- **Task**
Each line from the one with "[00:00:02.00 to 00:00:02.40]" through the final line of the entries below must be printed exactly, and the pictures must not be.
Input START
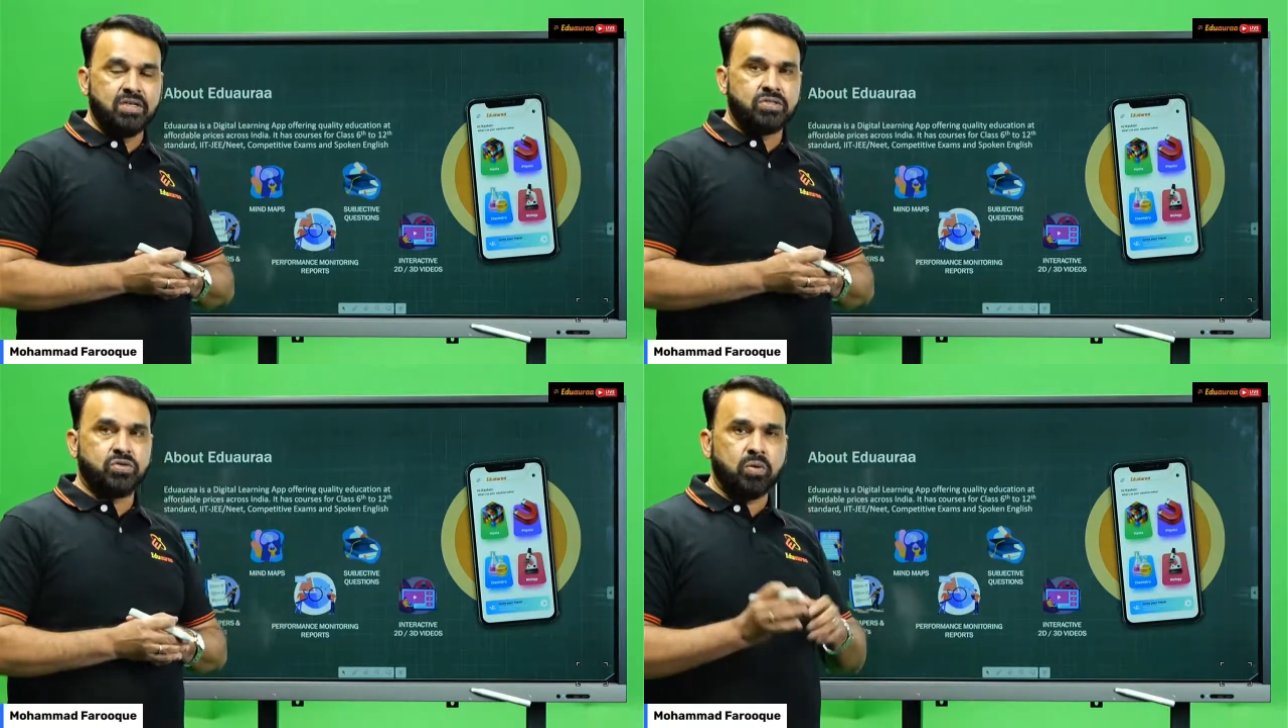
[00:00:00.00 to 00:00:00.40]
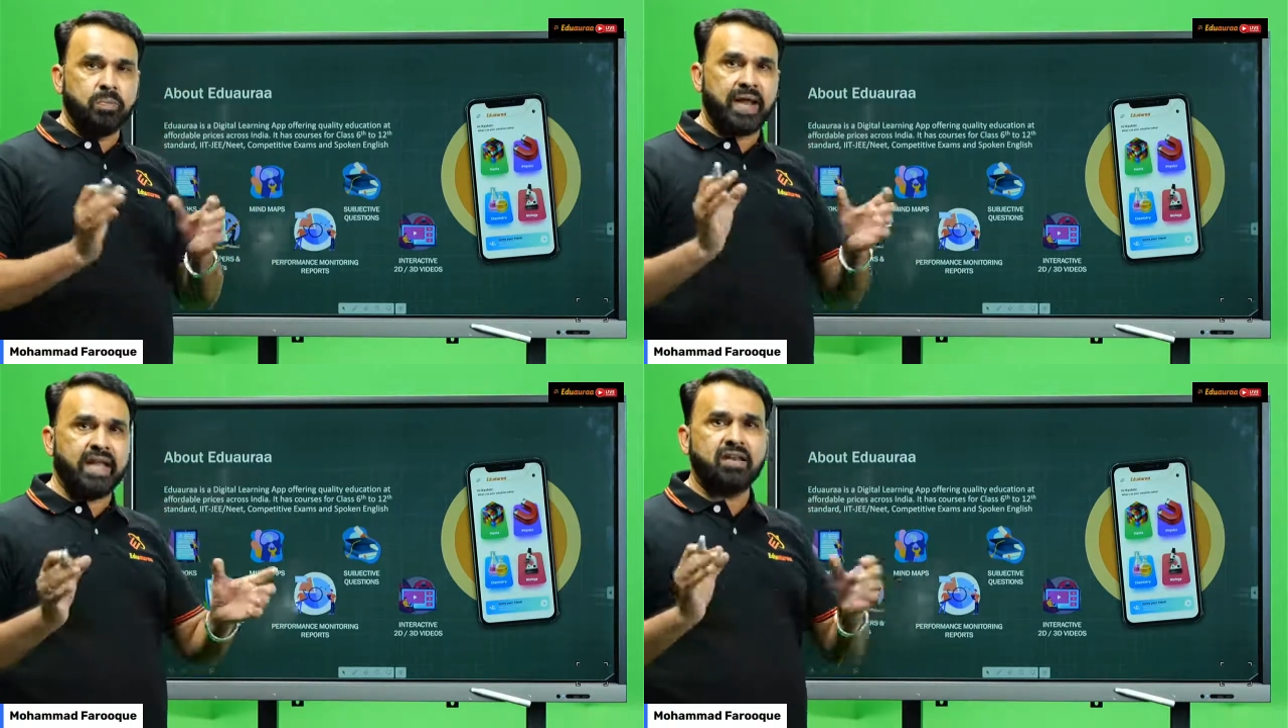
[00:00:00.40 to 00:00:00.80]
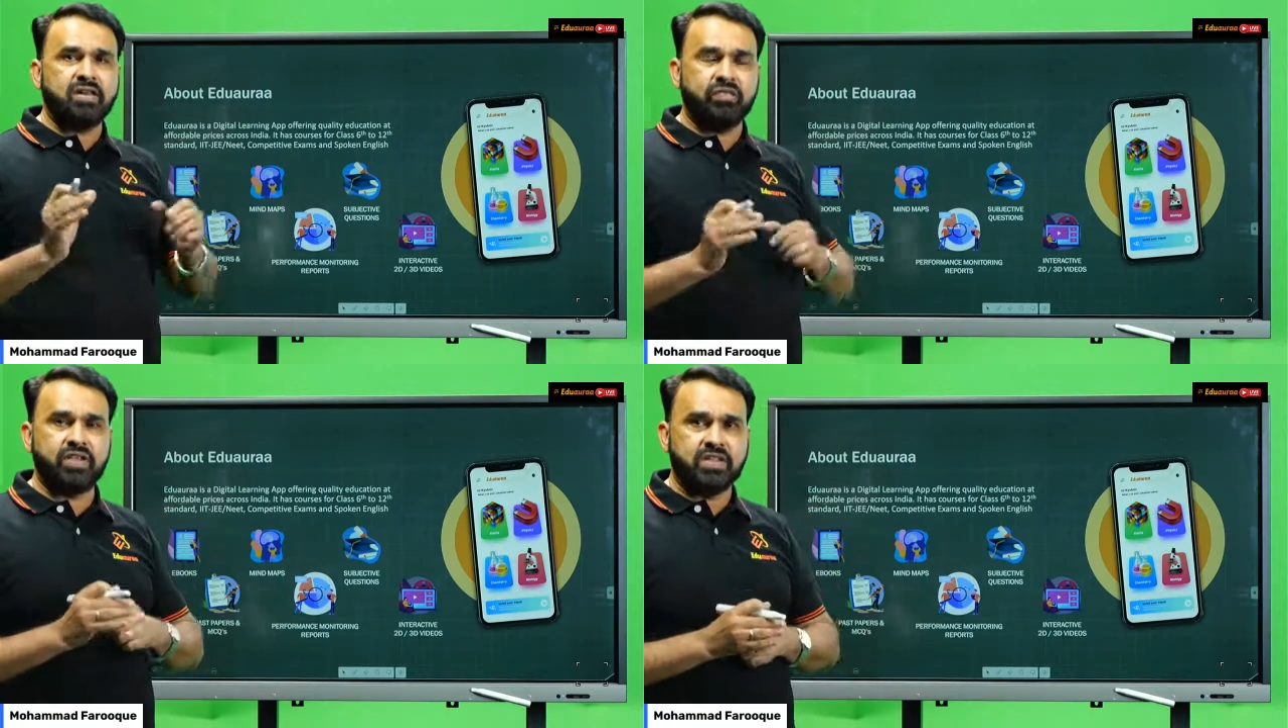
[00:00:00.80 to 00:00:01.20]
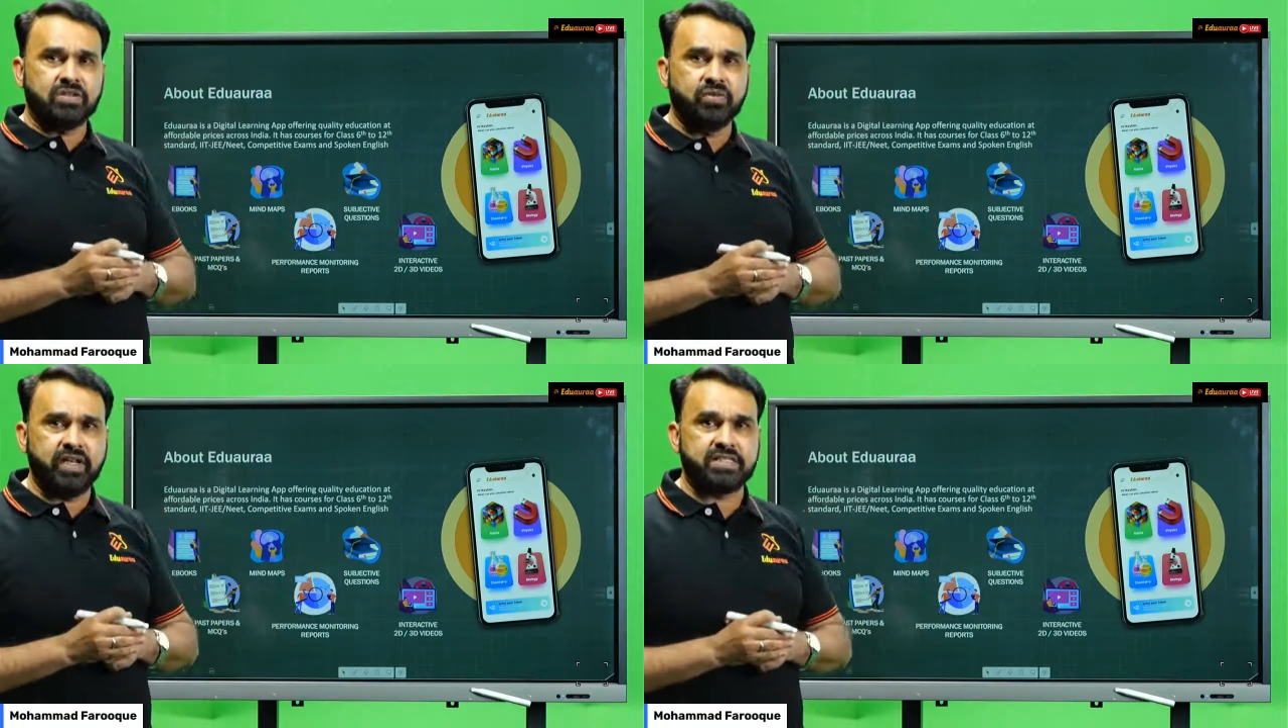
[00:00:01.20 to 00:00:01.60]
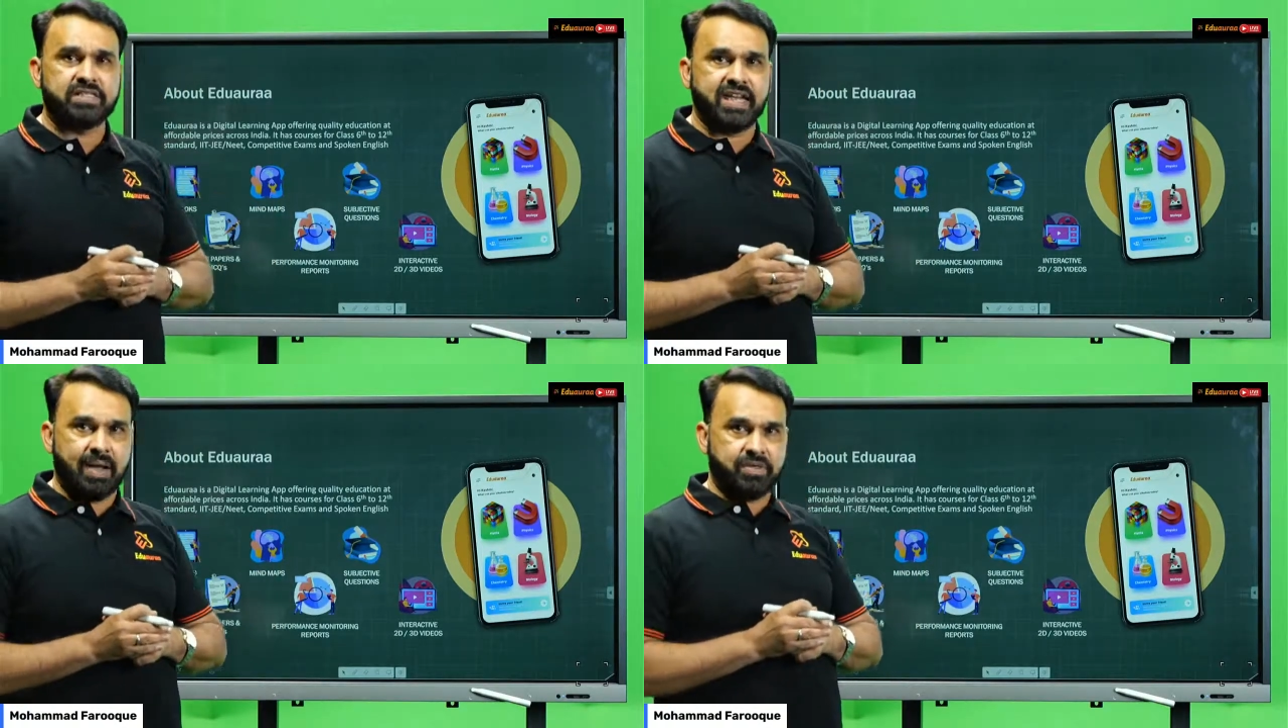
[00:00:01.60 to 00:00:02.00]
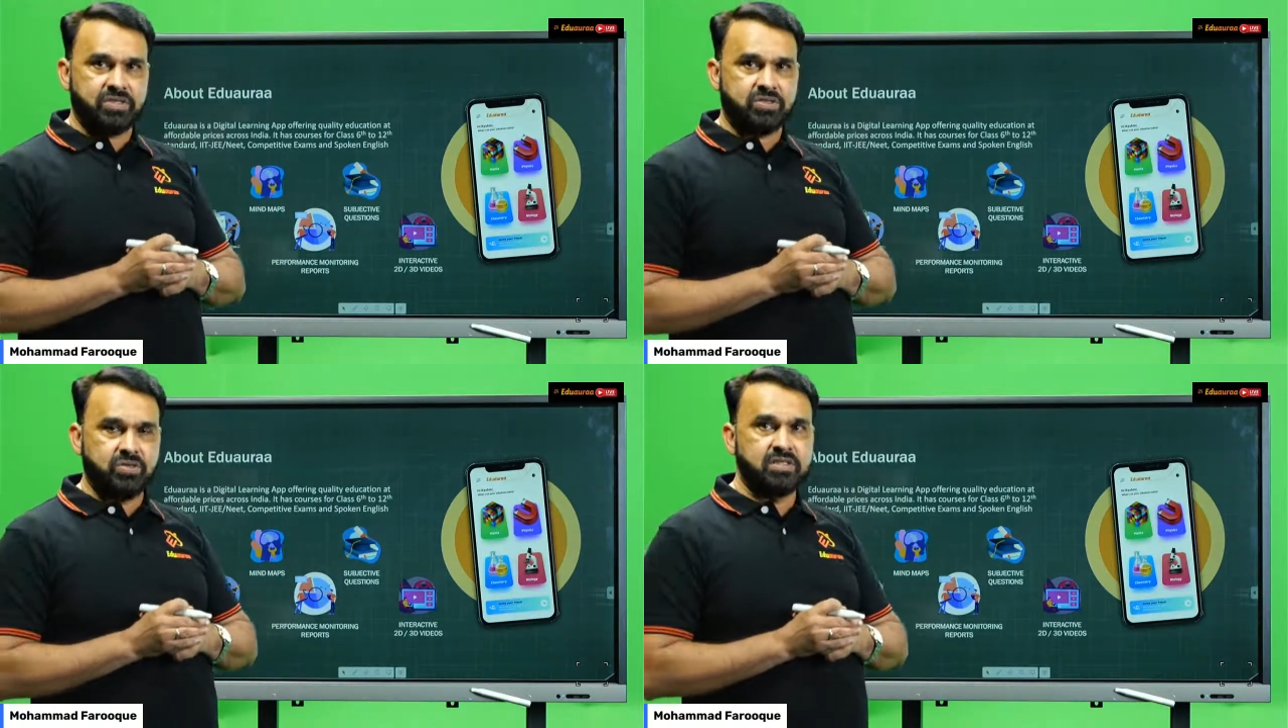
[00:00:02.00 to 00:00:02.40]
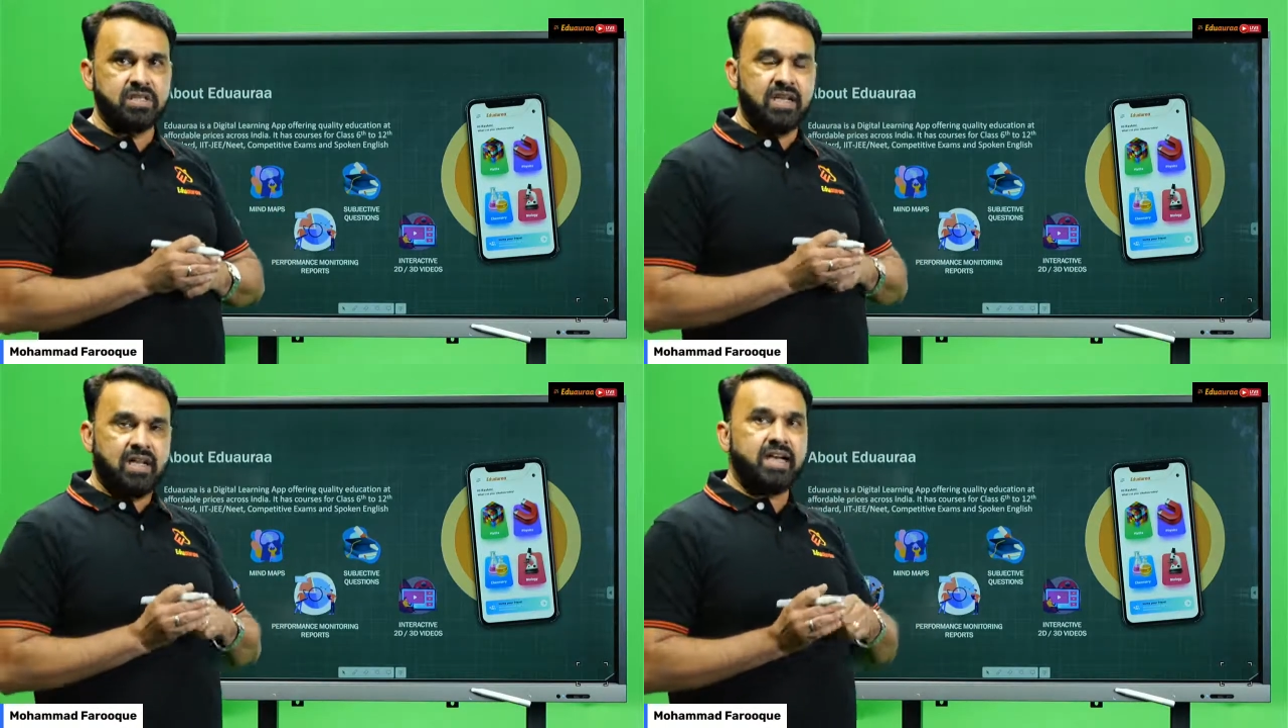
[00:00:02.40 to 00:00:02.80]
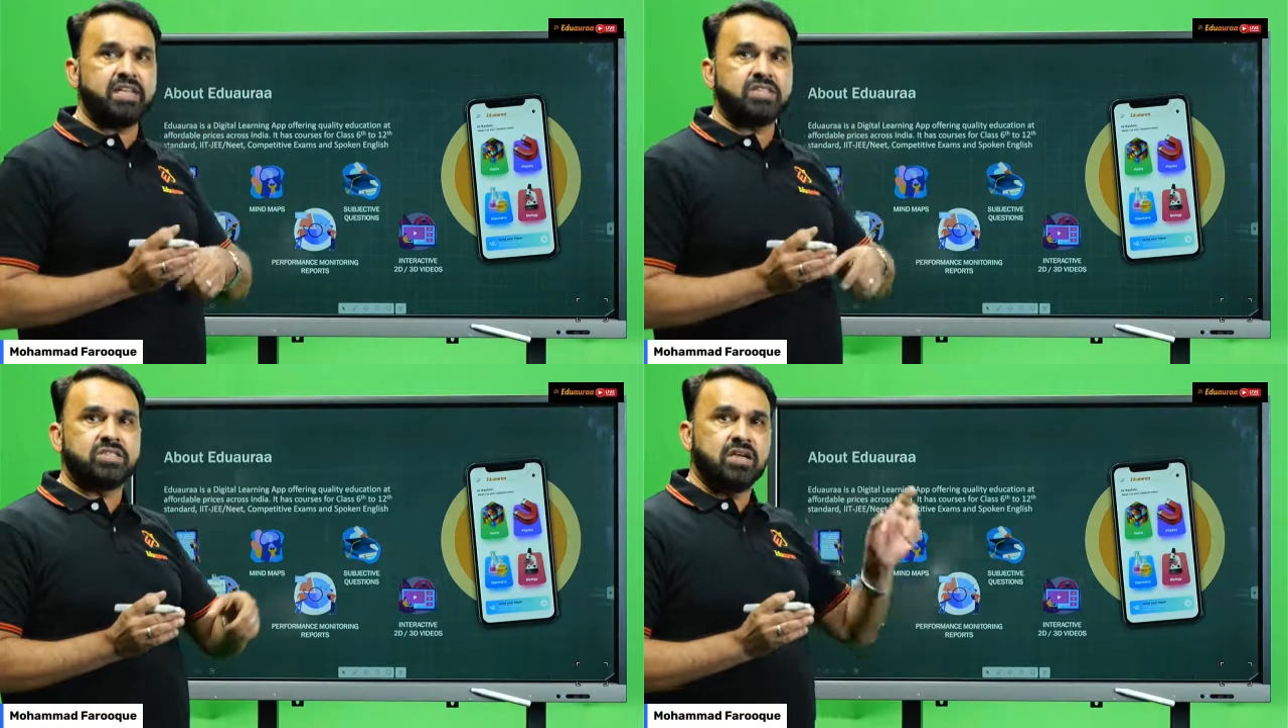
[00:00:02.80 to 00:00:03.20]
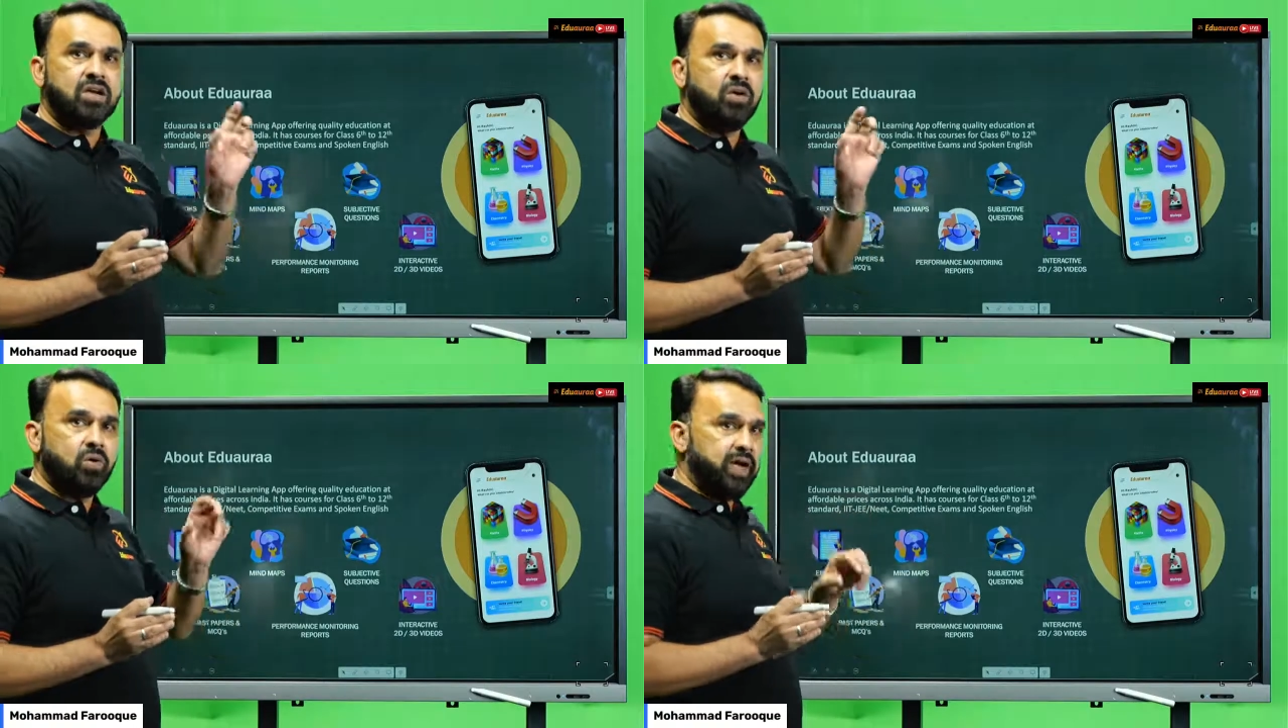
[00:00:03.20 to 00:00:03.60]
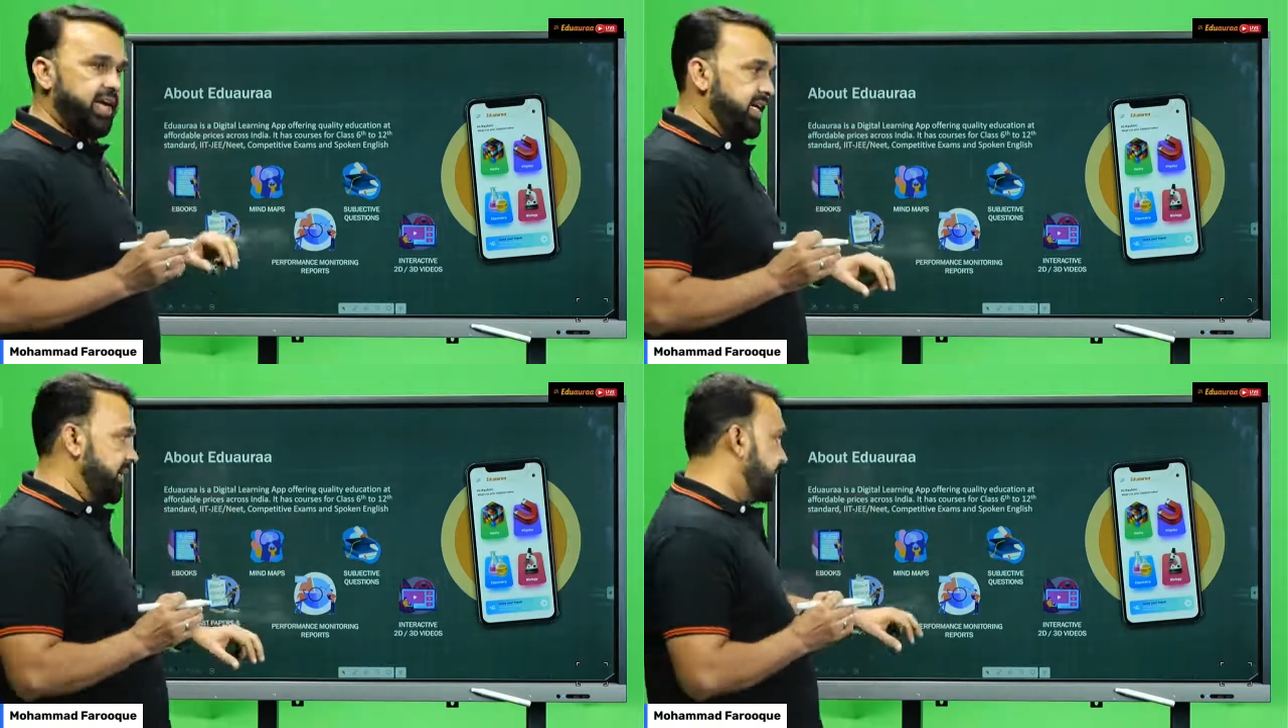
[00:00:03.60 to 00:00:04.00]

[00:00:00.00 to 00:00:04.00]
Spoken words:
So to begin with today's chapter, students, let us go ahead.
Input END
- **Exercise result**
[00:00:02.00 to 00:00:02.40]
[00:00:02.40 to 00:00:02.80]
[00:00:02.80 to 00:00:03.20]
[00:00:03.20 to 00:00:03.60]
[00:00:03.60 to 00:00:04.00]

[00:00:00.00 to 00:00:04.00]
Spoken words:
So to begin with today's chapter, students, let us go ahead.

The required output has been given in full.